Basmati rice, mung beans, and simple spices combine to make a hearty, nutritious porridge.
Ingredients
1/2 Cup split mung beans (yellow lentils)
1/2 Cup basmati rice
Extra virgin olive oil
1 tsp cumin seeds (not ground)
2 tsp grated fresh ginger
1 tsp ground turmeric
2 tsp dried fenugreek leaves
Kosher or sea salt to taste
Step one
In a medium bowl, combine the mung beans and rice, cover with water, and allow to soak for at least 30 minutes, or up to 2 hours. Drain and set aside.
Step two
In a large saucepan over medium high heat, add two tablespoons extra virgin olive oil and the cumin seeds. Cook, stirring constantly, until the seeds are toasty and fragrant, then reduce the heat to medium. Add the mung beans, rice, ginger, turmeric, and fenugreek, and cook, stirring frequently, until the mung beans and rice are translucent and the whole pot is sizzling and fragrant.
Step three
One cup at a time, add the water, allowing it to come to a boil before adding more. Once 6 cups of water have been added, bring it to a full boil, then reduce the heat to medium low and allow to simmer for 2-4 hours, stirring frequently.
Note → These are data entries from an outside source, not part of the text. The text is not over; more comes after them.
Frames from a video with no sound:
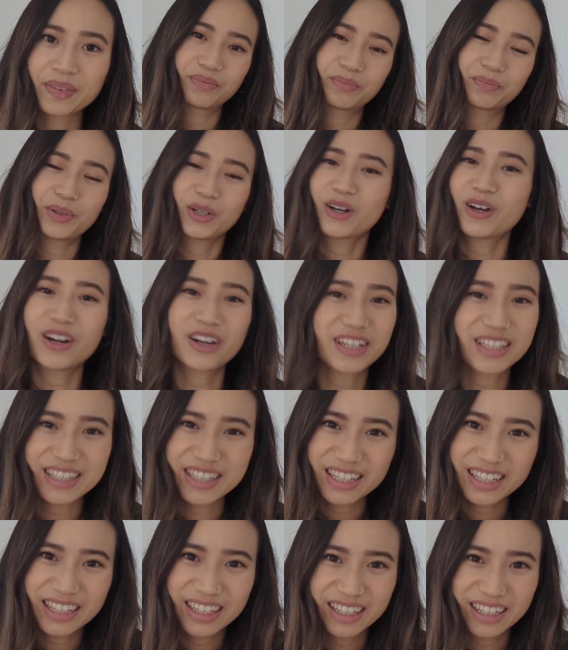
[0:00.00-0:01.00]
But
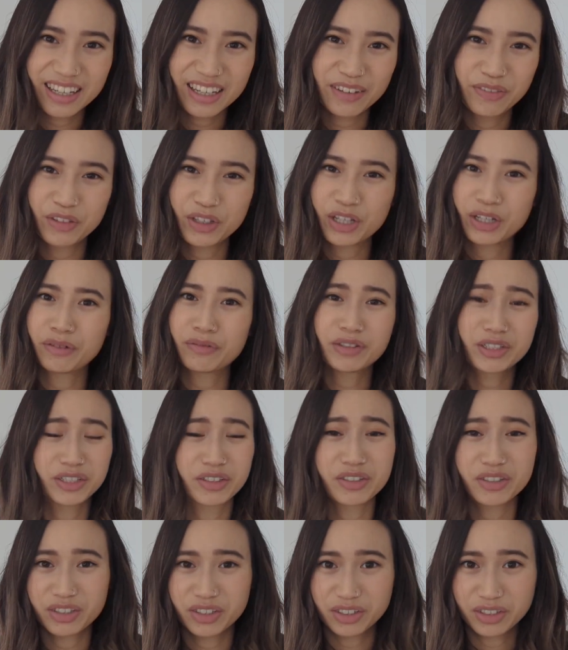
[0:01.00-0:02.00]
honestly, if you can
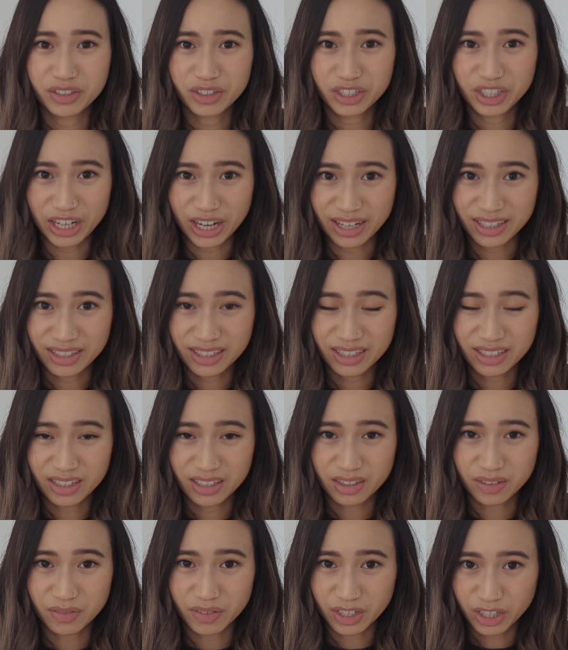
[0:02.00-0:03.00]
reduce your
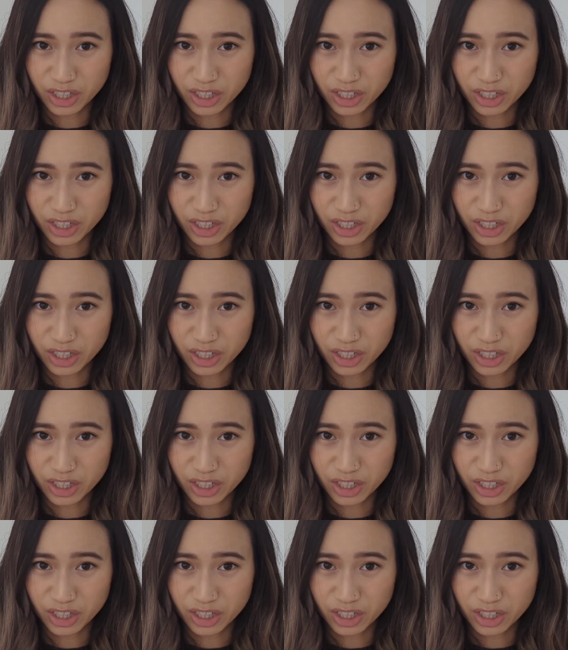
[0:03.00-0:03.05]
chances of an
You’ll know it is done when the mung beans and rice have burst, and it has thickened into a porridge similar to oatmeal. It should not be watery.
Step four
Remove from the heat, and season with kosher or sea salt to your taste.
Serve with fresh coriander (cilantro), lime wedges, and your choice of toppings. Store any unused portion in the refrigerator for up to one week.